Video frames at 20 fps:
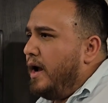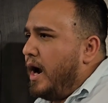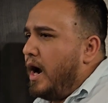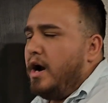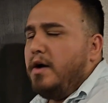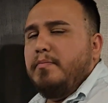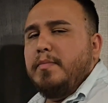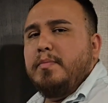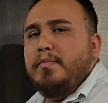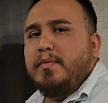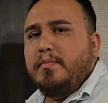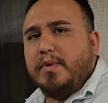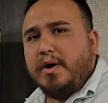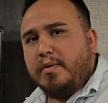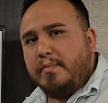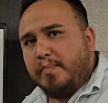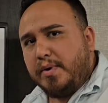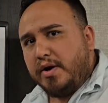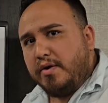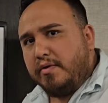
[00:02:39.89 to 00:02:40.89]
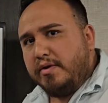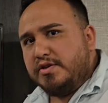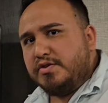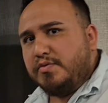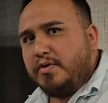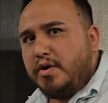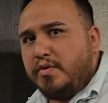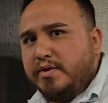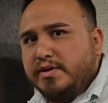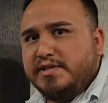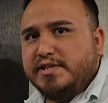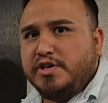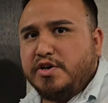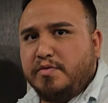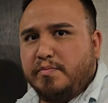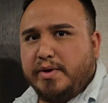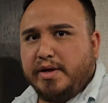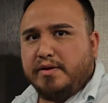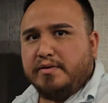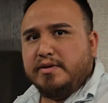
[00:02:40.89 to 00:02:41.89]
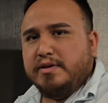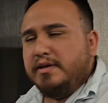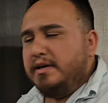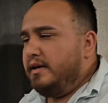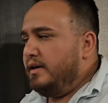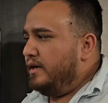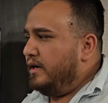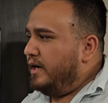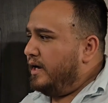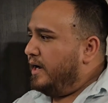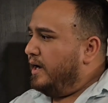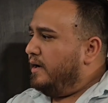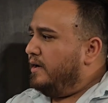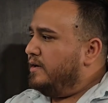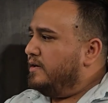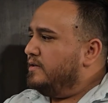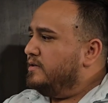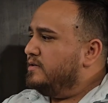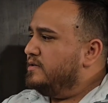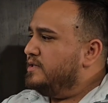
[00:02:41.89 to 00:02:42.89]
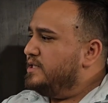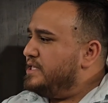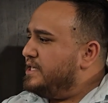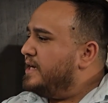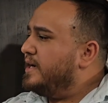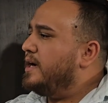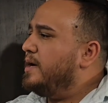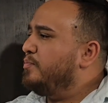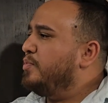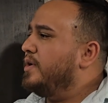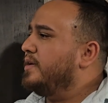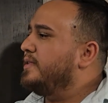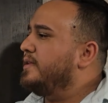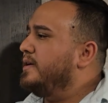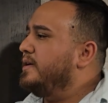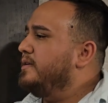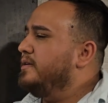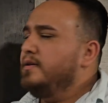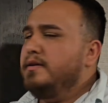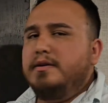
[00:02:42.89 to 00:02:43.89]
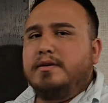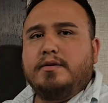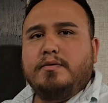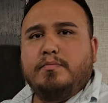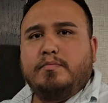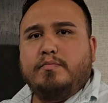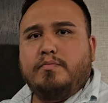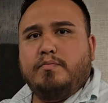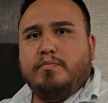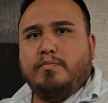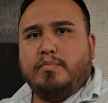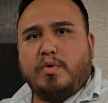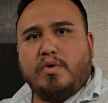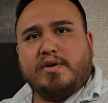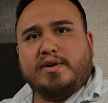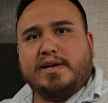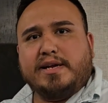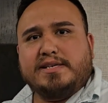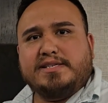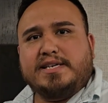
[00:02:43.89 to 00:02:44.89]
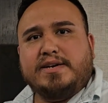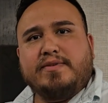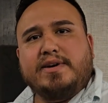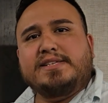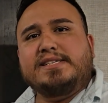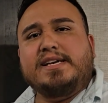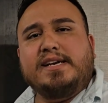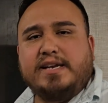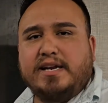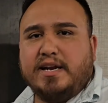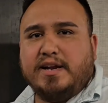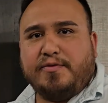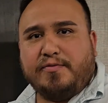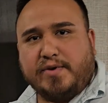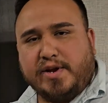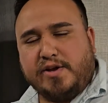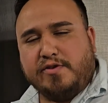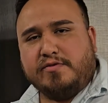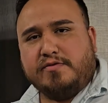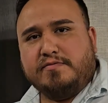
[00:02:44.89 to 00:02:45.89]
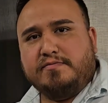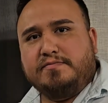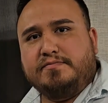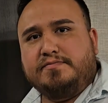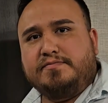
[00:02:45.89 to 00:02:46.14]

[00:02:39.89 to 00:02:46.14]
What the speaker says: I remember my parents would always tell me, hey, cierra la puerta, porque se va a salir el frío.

————

YOUR ASSIGNMENT:
The data above should be returned in full, exactly as written, apart from its images.

SOLUTION TO THE PROBLEM:
Video frames at 20 fps:
[00:02:39.89 to 00:02:40.89]
[00:02:40.89 to 00:02:41.89]
[00:02:41.89 to 00:02:42.89]
[00:02:42.89 to 00:02:43.89]
[00:02:43.89 to 00:02:44.89]
[00:02:44.89 to 00:02:45.89]
[00:02:45.89 to 00:02:46.14]

[00:02:39.89 to 00:02:46.14]
What the speaker says: I remember my parents would always tell me, hey, cierra la puerta, porque se va a salir el frío.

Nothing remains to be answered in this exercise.